Eles se afastaram dali adernando à esquerda e cruzaram um arco que comunicava com altíssimo corredor relativamente estreito, atapetado na cor púrpura. A luz jogada de dois lustres de cristal ao longo do corredor era fraca, havendo somente poucas lâmpadas acesas, mas assim mesmo serviam para orientar e iluminar. Quadros pelas paredes, em cores vivíssimas, exaltavam rostos, paisagens ou figuras inteiras de divindades. O condutor, até então taciturno, parou após o arco apontando para adiante, falando simplesmente:
- Ali, naquela porta! - Sorman agradeceu-lhe. Ele sorriu com surpreendente simpatia, arcando suavemente o tronco e após ligeira vênia, respondeu: - foi um prazer!
Vencido um curto trajeto, Sorman parou diante da porta completamente lisa, coberta de um verniz escurecido, acionando a maçaneta. Viu-se então num amplo salão hexagonal, tendo no centro compridíssima mesa de reunião. As paredes do fundo eram vidraças. Pequenos pontos de luz embutidos no branco teto dispensavam melhor luminosidade ao ambiente, produzindo no chão, igualmente branco, vários reflexos.
Muitas pessoas ocupavam lugares à mesa. Vestiam-se todas de branco; as mulheres de vestidos, os homens de calças e camisas de mangas curtas. Em cada lado das paredes laterais havia uma porta. Ambas estavam fechadas, constituindo-se, mais ou menos, no limite final das vidraças que formavam uma parte do desenho hexagonal do salão. As vidraças ocupavam três lados completos da figura e metade dos dois lados seguintes, à esquerda e à direita. Dali para diante, começavam as paredes que terminavam nesta porta principal onde Sorman estava.
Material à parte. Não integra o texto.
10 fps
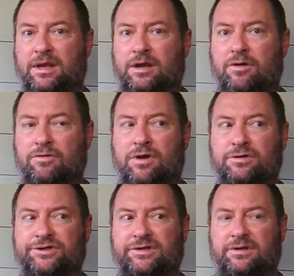low
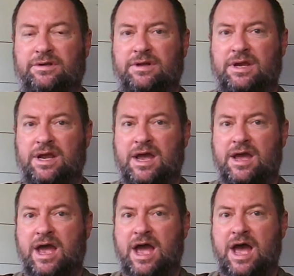cost,
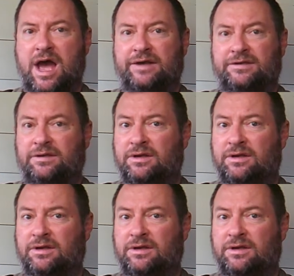and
Inspirativo aroma a tudo impregnava. Sorman notou num dos cantos de uma das vidraças, afastada um metro da alva e recolhida cortina, pequena pira de ouro em cujo interior ardia diminuta chama azul violácea. A chama queimava uma substância ou mistura, fazendo subir finas espirais de fumo que logo se diluíam, transformando-se em quase imperceptível névoa.
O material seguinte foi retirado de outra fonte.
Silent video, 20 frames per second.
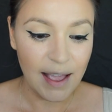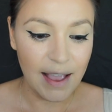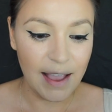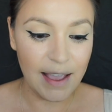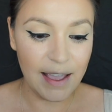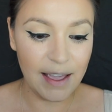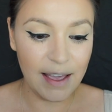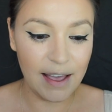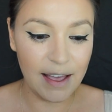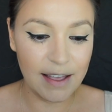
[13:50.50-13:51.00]

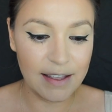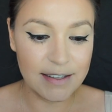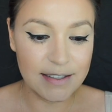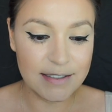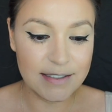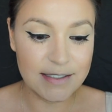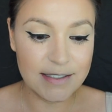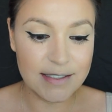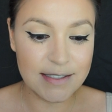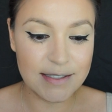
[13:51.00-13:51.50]

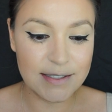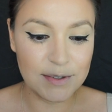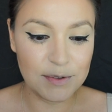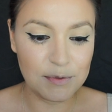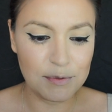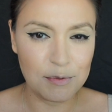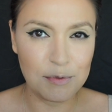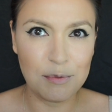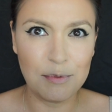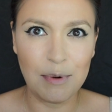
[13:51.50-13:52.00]
and
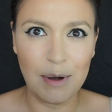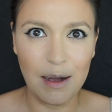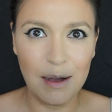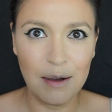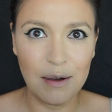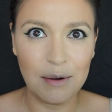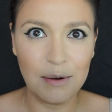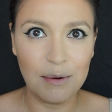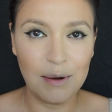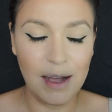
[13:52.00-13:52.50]

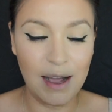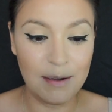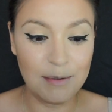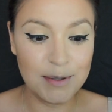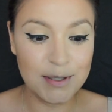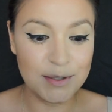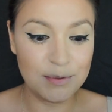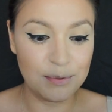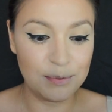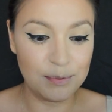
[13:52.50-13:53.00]
whoa, I
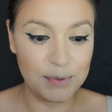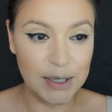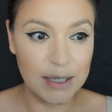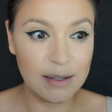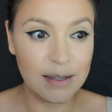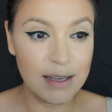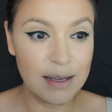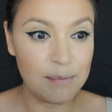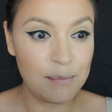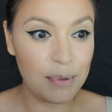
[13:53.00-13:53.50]
was
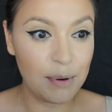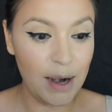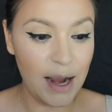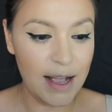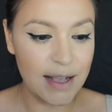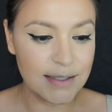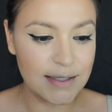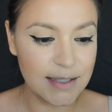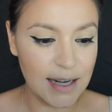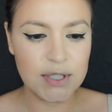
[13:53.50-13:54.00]
really
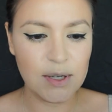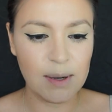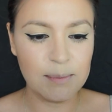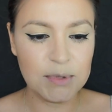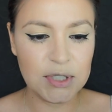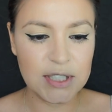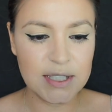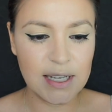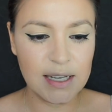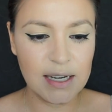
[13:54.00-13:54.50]
impressed. So I'm
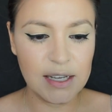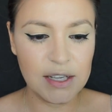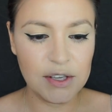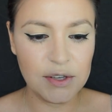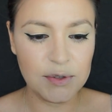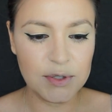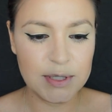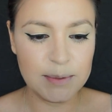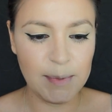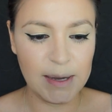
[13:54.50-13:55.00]
just gonna
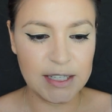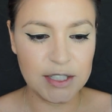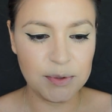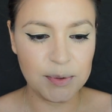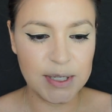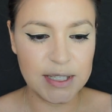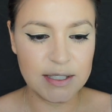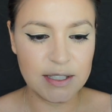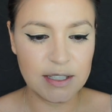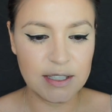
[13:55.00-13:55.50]
use my
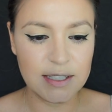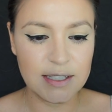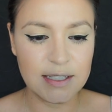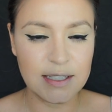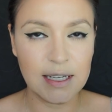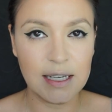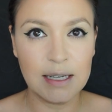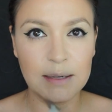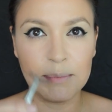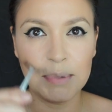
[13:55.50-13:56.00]
tweezers
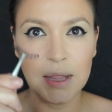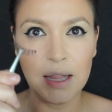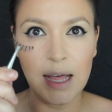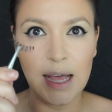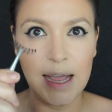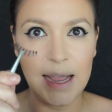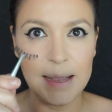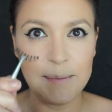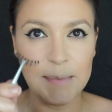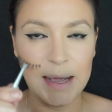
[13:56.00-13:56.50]
to
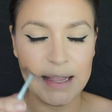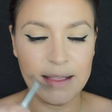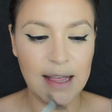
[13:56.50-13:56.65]
apply my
A porta da direita abriu-se. Um homem de média estatura, cabelos negros e bigode, vestido como todos, saiu e atravessou o salão, encaminhando-se a um dos lugares à mesa. Um rapaz magro, alto e claro, com cabelos louros e vestes idênticas a dos homens ali presentes, ostentando o dourado símbolo externo da irmandade, surgiu sob o portal, acenando a Sorman. Logo o introduziu num salão, começando a fazer uma série de sinais. Sorman ora os respondia ora arguia. Finalmente, o rapaz estendeu-lhe a mão e o cumprimentou. Ele era o Primeiro Mestre Menor do Primeiro Mestre Terra, e após o cumprimento falou em espanhol, puxando no acento italiano:
- Sou Petrus. Recebi ordens para atendê-lo, dando-lhe as vestes para esta reunião extraordinária.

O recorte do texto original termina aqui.